Sep 03, 2010, 12:39 am Last Edit: Sep 03, 2010, 01:01 am by gmattie Reason: 1
i'm a new Arduino user and was having trouble using debouncing methods (with millis() timers) all day.  it seems like the proper thing to do when using a push button toggle switch according to the book i'm reading and many online forms.

however, i just figured out a way to completely remove debouncing timer methods from my code and replace it with a simple buttonCount variable instead.  basically, the state changes when the button's state has changed twice (push and release).  it works perfect and i didn't need to resort to using timers or fear debouncing.  so i assume, anyway.  is my code below debounce proof?  should i still include bedounce methods in the sketch rather than relying on my buttonCount variable?


Code: [Select]
//Constants
const int LED = 13;
const int BUTTON = 7;
const int DELAY = 25;

//Variables
int reading = LOW;
int previousReading = LOW;
int buttonCount = 0;
boolean state = false;

//Initialize
void setup()
 {
 pinMode(LED, OUTPUT);
 pinMode(BUTTON, INPUT);
 }
 
//Execute
void loop()
 {
 reading = digitalRead(BUTTON);
 
 if  (reading != previousReading)
     {
     previousReading = reading;
     buttonCount++;
     }
 
 if  (buttonCount == 2)
     {
     state = !state;
     buttonCount = 0;
     }
 
 switch  (state)
         {
         case  (true):     strobe();
                           break;
                           
         case  (false):    digitalWrite(LED, LOW);
         }
 }
 
void strobe()
 {
 digitalWrite(LED, HIGH);
 delay(DELAY);
 digitalWrite(LED, LOW);
 delay(DELAY);
 }


cr0sh

Quote
is my code below debounce proof?


I think you're just getting lucky with your switch.

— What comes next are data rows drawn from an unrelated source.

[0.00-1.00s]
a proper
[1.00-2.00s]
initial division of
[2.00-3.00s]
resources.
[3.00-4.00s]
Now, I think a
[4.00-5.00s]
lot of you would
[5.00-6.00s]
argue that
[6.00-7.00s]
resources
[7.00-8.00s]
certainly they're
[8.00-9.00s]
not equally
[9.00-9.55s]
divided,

The point of debouncing is the fact that when you close a switch, the switch likely doesn't close completely, instead it "bounces"; making and breaking contact (a few times) very quickly (maybe even quicker than the cycling of the cpu) according to the "springiness" of the contacts and the design of the switch. Debouncing attempts to let things settle down and filter out this issue.

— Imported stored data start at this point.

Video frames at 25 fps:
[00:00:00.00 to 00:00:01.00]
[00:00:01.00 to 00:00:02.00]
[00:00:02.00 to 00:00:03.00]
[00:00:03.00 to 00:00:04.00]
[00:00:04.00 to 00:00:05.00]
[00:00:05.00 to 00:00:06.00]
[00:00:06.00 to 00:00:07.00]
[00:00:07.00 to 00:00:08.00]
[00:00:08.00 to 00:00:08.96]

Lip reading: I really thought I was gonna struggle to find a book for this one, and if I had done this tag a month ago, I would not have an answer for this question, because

I would put the code back in, unless this isn't a critical thing to you...

Something else to consider (especially if debounce code is causing you a speed issue or such) - you can debounce a switch using a bit of extra hardware (there are several different ways to do it - a quick googling will show you how - look up "hardware debounce")...

:)
I will not respond to Arduino help PM's from random forum users; if you have such a question, start a new topic thread.


InvalidApple

If you wanted to go this way, what you can do is create a variable that increments every time it sees a positive reading and decrements when it sees a negative reading.

Set the variable range so it stops decrementing at 0, and incrementing at something like 20.

If it is over, say, 10, consider it on.

ie.

(pseudo)
if button is pushed
    if reading gauge is under 20
      increment reading_guage

if button is not pushed
    if reading gauge is larger than 0
      decrement reading guage

if reading gauge is larger than 10
    button is pushed

(/pseudo)

This method works well if you are continuously polling for the buttons value (checking over and over).